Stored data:
━━━

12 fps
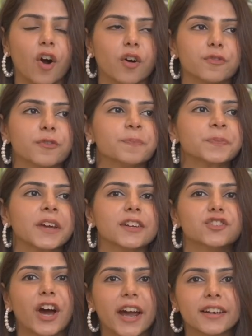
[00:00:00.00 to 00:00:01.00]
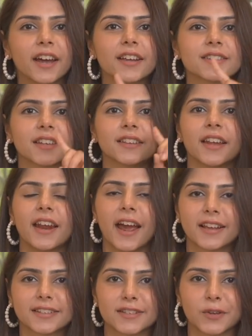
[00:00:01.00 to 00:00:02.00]
of dryness and then
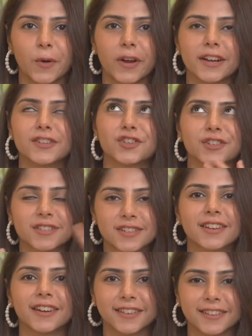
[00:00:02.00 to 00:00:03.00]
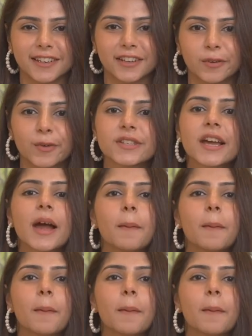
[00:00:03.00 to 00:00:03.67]
excess oil just continues.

━━━

**Exercise aim**
Could the entries above be copied out exactly, with no pictures included?

**Result of the exercise**
12 fps
[00:00:00.00 to 00:00:01.00]
[00:00:01.00 to 00:00:02.00]
of dryness and then
[00:00:02.00 to 00:00:03.00]
[00:00:03.00 to 00:00:03.67]
excess oil just continues.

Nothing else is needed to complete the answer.